Search vs. Subscribe

Kevin Hale has written an article at ParticleTree which talks about the increasing importance of RSS, which in effect means the importance of subscription-based information consumption (as opposed to search). This has profound implications for the business model of, say, Google because it reduces the relevance of plain old searching – people are already having a certain amount of their customised information needs met automatically.

I’ve noticed that on my blog, about 50% of the referrals come from Google and 50% from technorati. I would imagine that for most blogs with semantic tagging functionality, this would be roughly the same.

Around two years ago, the picture was completely different – almost every referrer was google (with a few from yahoo search, msn search etc.). This shows that the “push” model of publishing, and the “aggregation” model of reading, is really taking off.

Within a short time, will we be typing in “christina_aguilera” as a social tag rather than a Google search term?

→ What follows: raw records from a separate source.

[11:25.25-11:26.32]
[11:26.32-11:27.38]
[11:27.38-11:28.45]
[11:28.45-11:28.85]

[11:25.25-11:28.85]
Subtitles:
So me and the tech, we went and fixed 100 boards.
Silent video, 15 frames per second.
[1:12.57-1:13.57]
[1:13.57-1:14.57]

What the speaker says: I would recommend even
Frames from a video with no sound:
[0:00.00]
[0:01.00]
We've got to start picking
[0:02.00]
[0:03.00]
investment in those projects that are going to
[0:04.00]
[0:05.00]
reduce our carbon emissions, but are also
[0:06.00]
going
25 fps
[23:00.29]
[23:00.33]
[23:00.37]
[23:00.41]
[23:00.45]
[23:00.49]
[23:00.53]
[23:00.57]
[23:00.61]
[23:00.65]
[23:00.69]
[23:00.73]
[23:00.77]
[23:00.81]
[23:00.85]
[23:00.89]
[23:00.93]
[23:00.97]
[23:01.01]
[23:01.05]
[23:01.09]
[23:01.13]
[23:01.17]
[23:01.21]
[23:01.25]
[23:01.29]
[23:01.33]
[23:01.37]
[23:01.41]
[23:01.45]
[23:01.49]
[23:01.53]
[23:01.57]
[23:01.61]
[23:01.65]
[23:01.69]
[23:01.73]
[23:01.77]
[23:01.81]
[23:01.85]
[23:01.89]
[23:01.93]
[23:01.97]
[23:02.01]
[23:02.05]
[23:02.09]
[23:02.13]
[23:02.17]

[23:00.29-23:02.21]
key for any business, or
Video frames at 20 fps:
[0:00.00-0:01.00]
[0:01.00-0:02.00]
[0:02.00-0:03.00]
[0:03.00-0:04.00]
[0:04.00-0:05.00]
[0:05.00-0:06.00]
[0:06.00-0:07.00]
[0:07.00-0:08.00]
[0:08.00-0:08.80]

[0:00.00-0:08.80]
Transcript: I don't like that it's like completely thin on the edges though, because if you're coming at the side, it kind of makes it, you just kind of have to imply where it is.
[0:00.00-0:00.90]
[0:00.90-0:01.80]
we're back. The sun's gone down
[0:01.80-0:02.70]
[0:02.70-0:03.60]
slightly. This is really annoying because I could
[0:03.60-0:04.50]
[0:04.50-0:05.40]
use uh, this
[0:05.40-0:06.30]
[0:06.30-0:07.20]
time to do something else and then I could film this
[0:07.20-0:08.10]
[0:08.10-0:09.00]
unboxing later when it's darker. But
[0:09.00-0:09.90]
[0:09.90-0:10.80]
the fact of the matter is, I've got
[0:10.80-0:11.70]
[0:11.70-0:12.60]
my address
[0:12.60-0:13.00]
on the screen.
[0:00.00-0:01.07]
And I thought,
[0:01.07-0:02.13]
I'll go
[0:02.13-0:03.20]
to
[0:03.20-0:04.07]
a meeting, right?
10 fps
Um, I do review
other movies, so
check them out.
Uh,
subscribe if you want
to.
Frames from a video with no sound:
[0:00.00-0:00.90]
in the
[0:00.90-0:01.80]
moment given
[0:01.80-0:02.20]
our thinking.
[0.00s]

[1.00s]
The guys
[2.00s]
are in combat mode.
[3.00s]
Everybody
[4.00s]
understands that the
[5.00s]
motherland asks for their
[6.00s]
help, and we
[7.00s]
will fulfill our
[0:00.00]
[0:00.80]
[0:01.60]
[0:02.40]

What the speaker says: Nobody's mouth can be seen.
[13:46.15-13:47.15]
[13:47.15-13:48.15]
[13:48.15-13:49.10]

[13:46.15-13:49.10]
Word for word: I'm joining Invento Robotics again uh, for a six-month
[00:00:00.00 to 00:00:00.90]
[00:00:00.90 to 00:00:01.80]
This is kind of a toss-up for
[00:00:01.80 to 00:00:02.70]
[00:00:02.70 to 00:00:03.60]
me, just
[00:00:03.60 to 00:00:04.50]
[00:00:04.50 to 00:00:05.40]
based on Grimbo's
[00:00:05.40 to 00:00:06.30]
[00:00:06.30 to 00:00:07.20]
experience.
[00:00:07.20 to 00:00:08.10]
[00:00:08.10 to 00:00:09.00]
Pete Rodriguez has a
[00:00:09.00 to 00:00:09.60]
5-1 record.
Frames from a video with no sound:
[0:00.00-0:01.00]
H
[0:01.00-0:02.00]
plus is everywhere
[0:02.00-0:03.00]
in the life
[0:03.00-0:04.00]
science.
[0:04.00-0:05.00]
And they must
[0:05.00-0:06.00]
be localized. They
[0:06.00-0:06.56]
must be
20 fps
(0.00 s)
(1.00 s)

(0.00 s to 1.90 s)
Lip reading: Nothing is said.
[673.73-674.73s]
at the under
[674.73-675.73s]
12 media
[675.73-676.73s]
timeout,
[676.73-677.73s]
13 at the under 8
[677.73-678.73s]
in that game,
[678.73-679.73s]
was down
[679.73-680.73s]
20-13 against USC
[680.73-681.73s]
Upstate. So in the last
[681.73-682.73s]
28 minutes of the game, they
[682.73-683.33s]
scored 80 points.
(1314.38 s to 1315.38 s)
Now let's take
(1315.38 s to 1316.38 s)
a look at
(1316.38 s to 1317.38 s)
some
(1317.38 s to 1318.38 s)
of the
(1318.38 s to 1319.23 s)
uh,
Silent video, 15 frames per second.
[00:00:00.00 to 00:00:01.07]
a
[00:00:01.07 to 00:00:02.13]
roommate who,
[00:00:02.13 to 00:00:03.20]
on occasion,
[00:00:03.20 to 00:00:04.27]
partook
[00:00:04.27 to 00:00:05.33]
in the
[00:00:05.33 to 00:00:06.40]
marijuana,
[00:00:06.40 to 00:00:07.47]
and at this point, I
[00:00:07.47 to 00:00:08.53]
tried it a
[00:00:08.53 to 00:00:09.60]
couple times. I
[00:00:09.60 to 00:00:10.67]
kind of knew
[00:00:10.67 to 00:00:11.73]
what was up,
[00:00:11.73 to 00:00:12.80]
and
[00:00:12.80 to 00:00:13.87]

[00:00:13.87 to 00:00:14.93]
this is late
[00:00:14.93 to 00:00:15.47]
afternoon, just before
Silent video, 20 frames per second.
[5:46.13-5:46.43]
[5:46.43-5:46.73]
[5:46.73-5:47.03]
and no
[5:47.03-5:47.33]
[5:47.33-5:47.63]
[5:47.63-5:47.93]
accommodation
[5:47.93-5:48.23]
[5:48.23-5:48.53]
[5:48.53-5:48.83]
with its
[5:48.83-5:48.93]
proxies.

Google, it seems, is trying to make that question irrelevant. Those at the forefront of web technology believe that Google is working on a system to unify basic search and the semantic keywords usually associated with sites like del.icio.us and technorati. This is, not coincidentally, why I chose to register (syn).onymo.us – tag unification. Semantic browsing. Imagine typing in a word and being able to navigate, not just via the usual links, but also through the dimensions of meaning created by tagging: Start at “Royalty”, navigate to “Empire”, “Rome”, “Italy”, “Pasta”, “Atkins Diet” and so on.

You could develop a seriously awesome browsing experience if that was the case. But wait a second – how do you create that seamless semantic browsing experience without some ghastly frames-based abomination that breaks half the web? You would need some sort of rich client-based front end.

Google has hired some Mozilla.org developers, so one can only assume that they’re serious about releasing browser-integrated functionality. The also have an IE toolbar team in there somewhere, because they released the Googlebar for IE. What we’ll probably see, in my completely irrelevant opinion, is Googlebars (or even whole new main toolbar buttons, right next to “back”, “forward” and “stop”) which provide intuitive ways to browse the web by topic.

So Google, while you’re at it, can I request something? Trust relationships. An easy way to say “this person knows their shit” or “this person is full of shit” (or a spammer) and have that information aggregate through my existing trust network to others who think I’m not full of shit. That way, spammers will be relegated to trust “islands” (unless they can somehow hijack the system) while the rest of us build strong social links that increase the quality of the browsing and aggregation experience.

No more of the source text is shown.